I loved the high-res (132ppi) anti-glare screen for its clarity and size but I came to hate the fact that it was not an IPS screen. Darker colours at the top of the screen look darker than the same colours at the bottom of the screen (or maybe it was the other way around) simply by virtue of the slightly different viewing angle. Not a great feature for photo editing, but irrelevant if you will mostly be using an external IPS screen. Then again, if you will mostly be using an external screen then you hardly need a 17" computer.
The trouble with external screens is that nearly all of them have a lower pixel-per-inch spec than the built-in screen and look rather substandard. Even the best NEC and EIZO monitors look chunky but at least they had excellent colour capabilities.
The 17" MBP will not run a 4k screen (one with 3840x2160 resolution).
My one had (has) 16GB of RAM and two 480GB SSDs in it. I used an adapter from OWC to replace the internal DVD drive with a data drive. It will only work at SATA II rates but it is still quite snappy compared to a hard drive or any non-thunderbolt external drive.

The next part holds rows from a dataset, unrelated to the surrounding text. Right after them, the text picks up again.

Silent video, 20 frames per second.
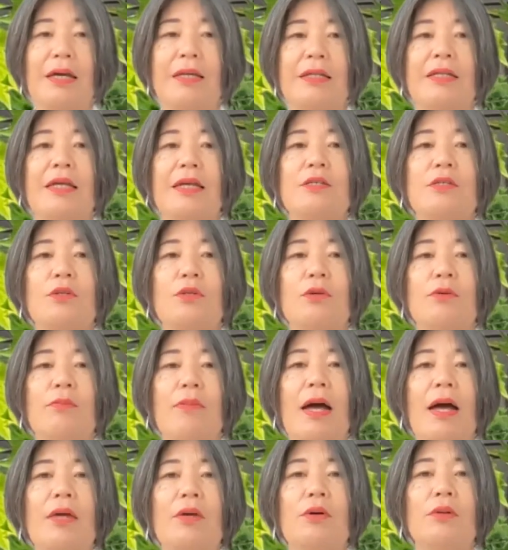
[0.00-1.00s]
で、その
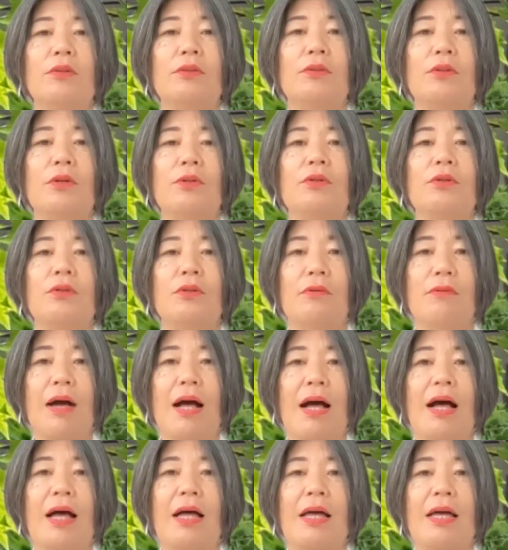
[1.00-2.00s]
倍音というの
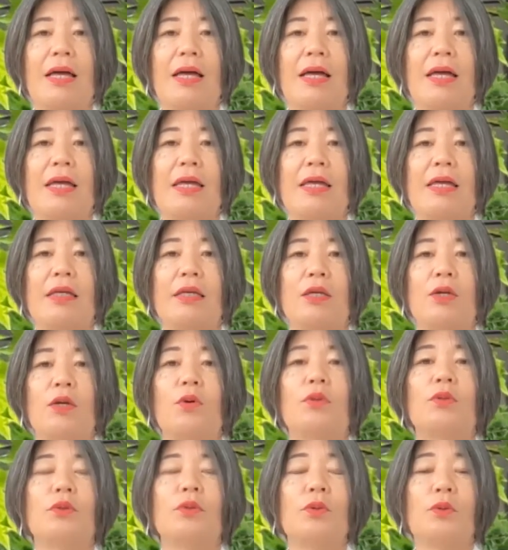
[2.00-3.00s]
は、えー、基
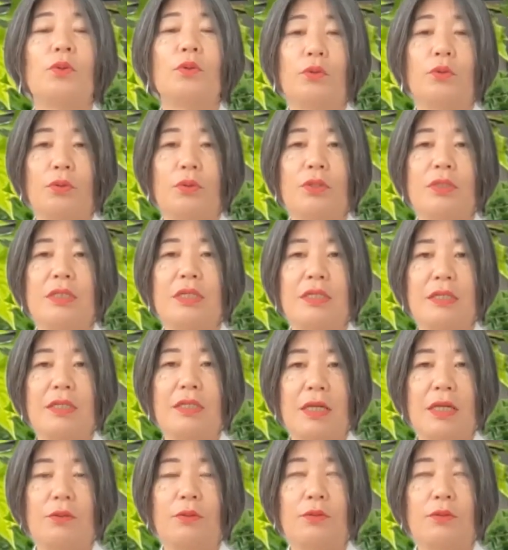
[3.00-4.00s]
本とこの同時に
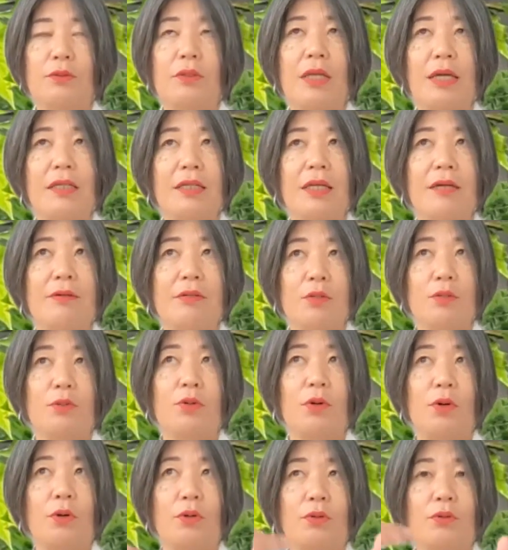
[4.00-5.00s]
なろうと、大体はそ
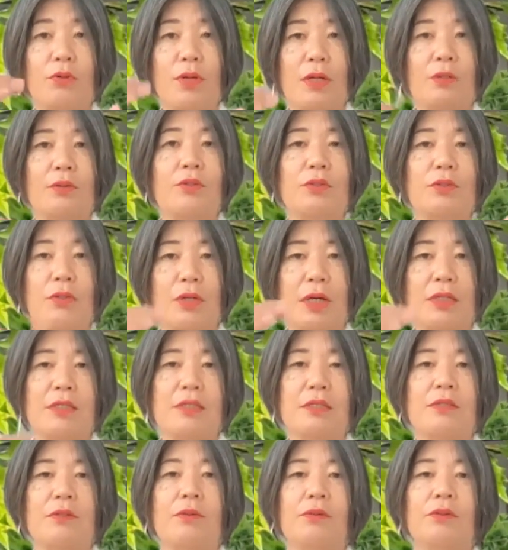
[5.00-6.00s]
の上の周波
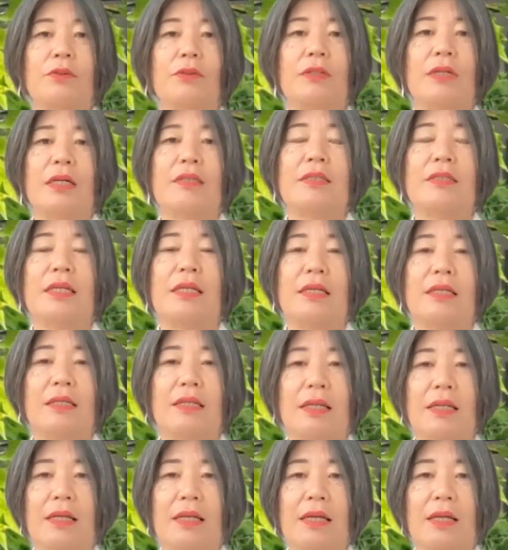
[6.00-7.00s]
数の音になるんで
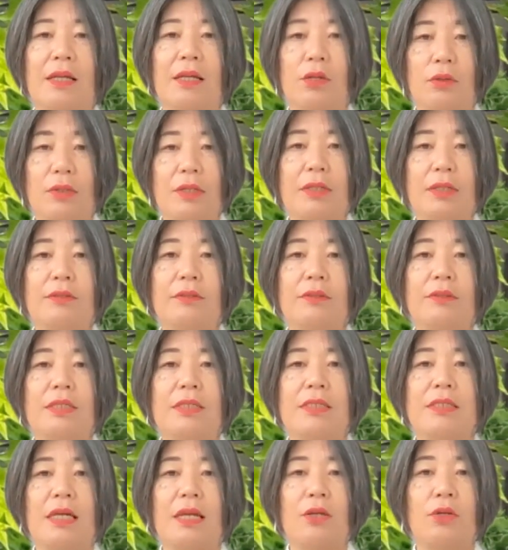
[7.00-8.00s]
なるけれどなるんで
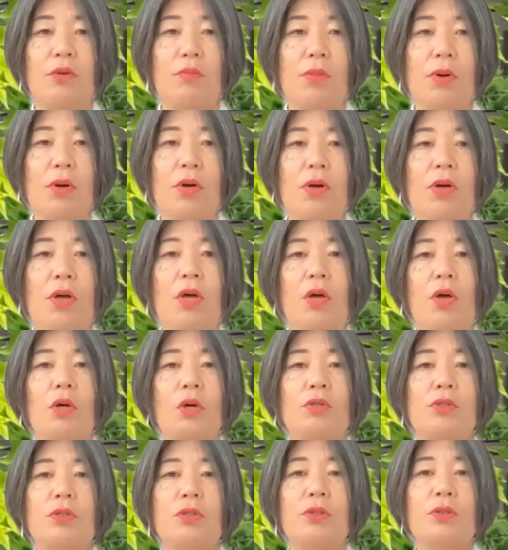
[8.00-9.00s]
すけれども、
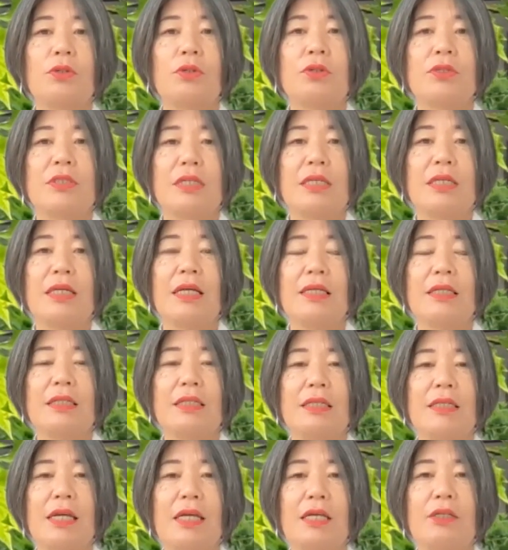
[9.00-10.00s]
その同時になっ
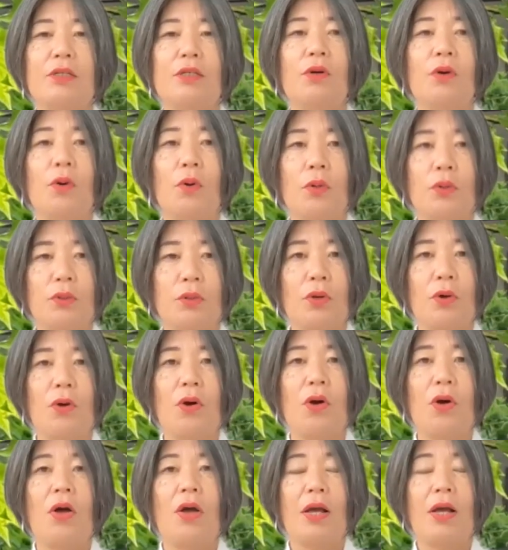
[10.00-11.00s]
ている
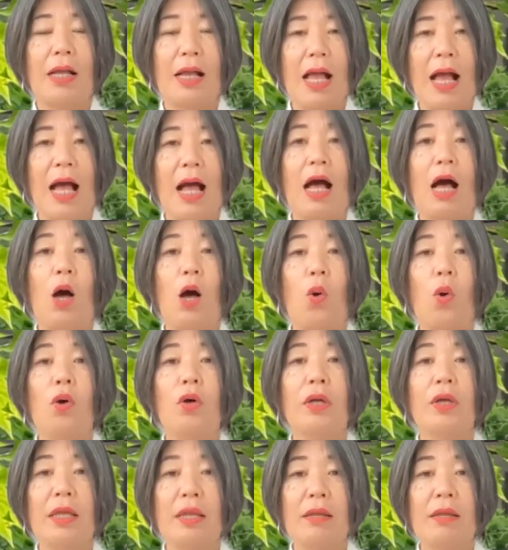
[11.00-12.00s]
音が
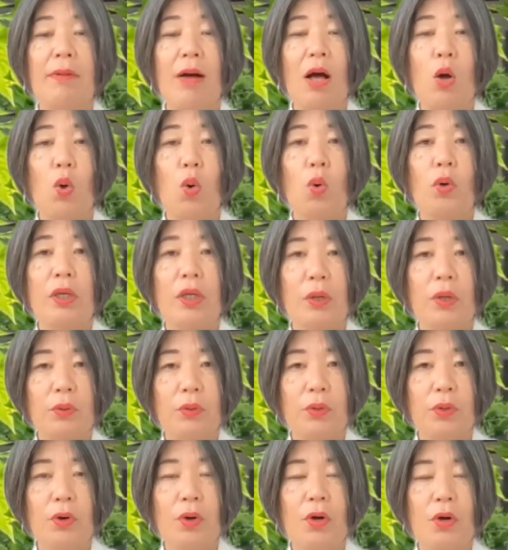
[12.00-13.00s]
多ければ多い
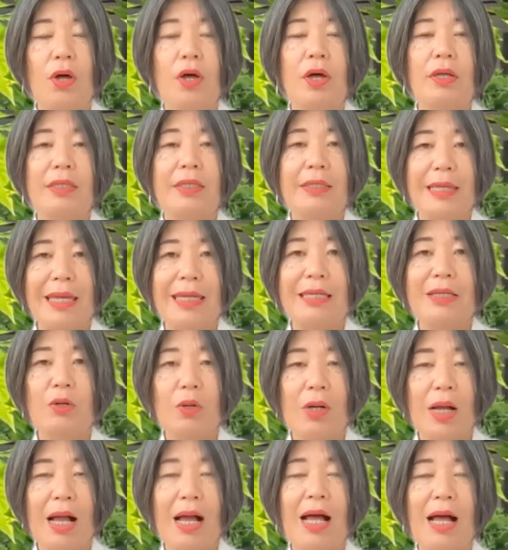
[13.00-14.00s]
ほど、音
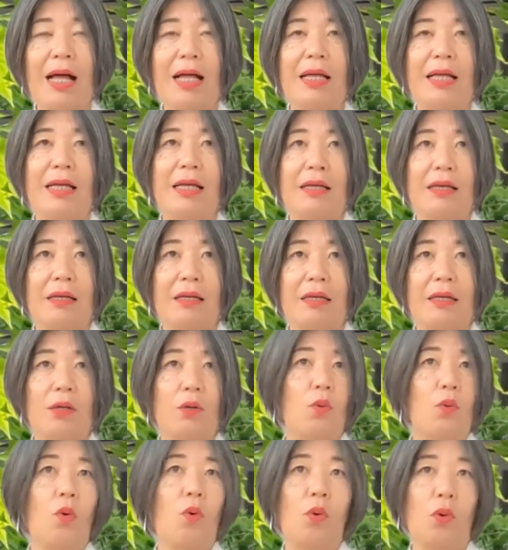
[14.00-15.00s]
色が、えー、
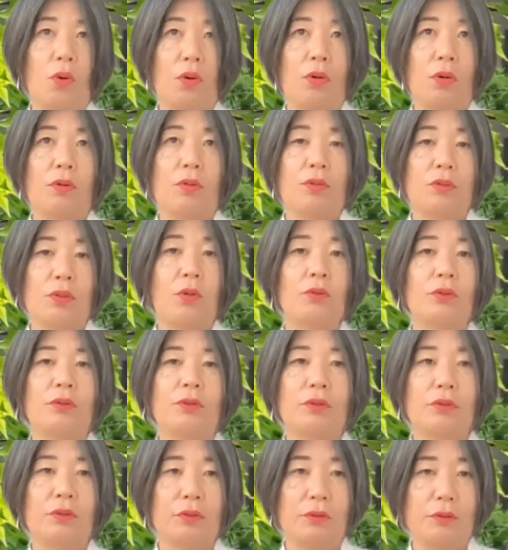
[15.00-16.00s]
こう、すごく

The computer has an ExpressCard slot but that port does not run at full speed. I found that a USB 3 card ran a lot slower than USB 3 should, as did an eSATA card. Furthermore, every time I connected or disconnected an eSATA drive Microsoft Office spat the dummy and wanted to be reactivated as if I was using a different computer. MS never did fix that problem. However, USB 3 at half speed is still faster than USB 2. Overall, I found it easier to use FW800 or else thunderbolt.
I nearly replaced my 17" with a retina 15" when I realised that the screen could not display the full red values shown in the Lr histograms. However, I realised just in time that the problem was that the Lr histogram referred to the ProPhoto colourspace and not to sRGB. I was happy with that for a while until I finally realised that what I disliked most was the changing colour levels with different vertical viewing angles - there I was trying to fix shadows and they weren't really so dark or so bright afterall. Simply scrolling the image up or down revealed the problem was the screen rather than the image.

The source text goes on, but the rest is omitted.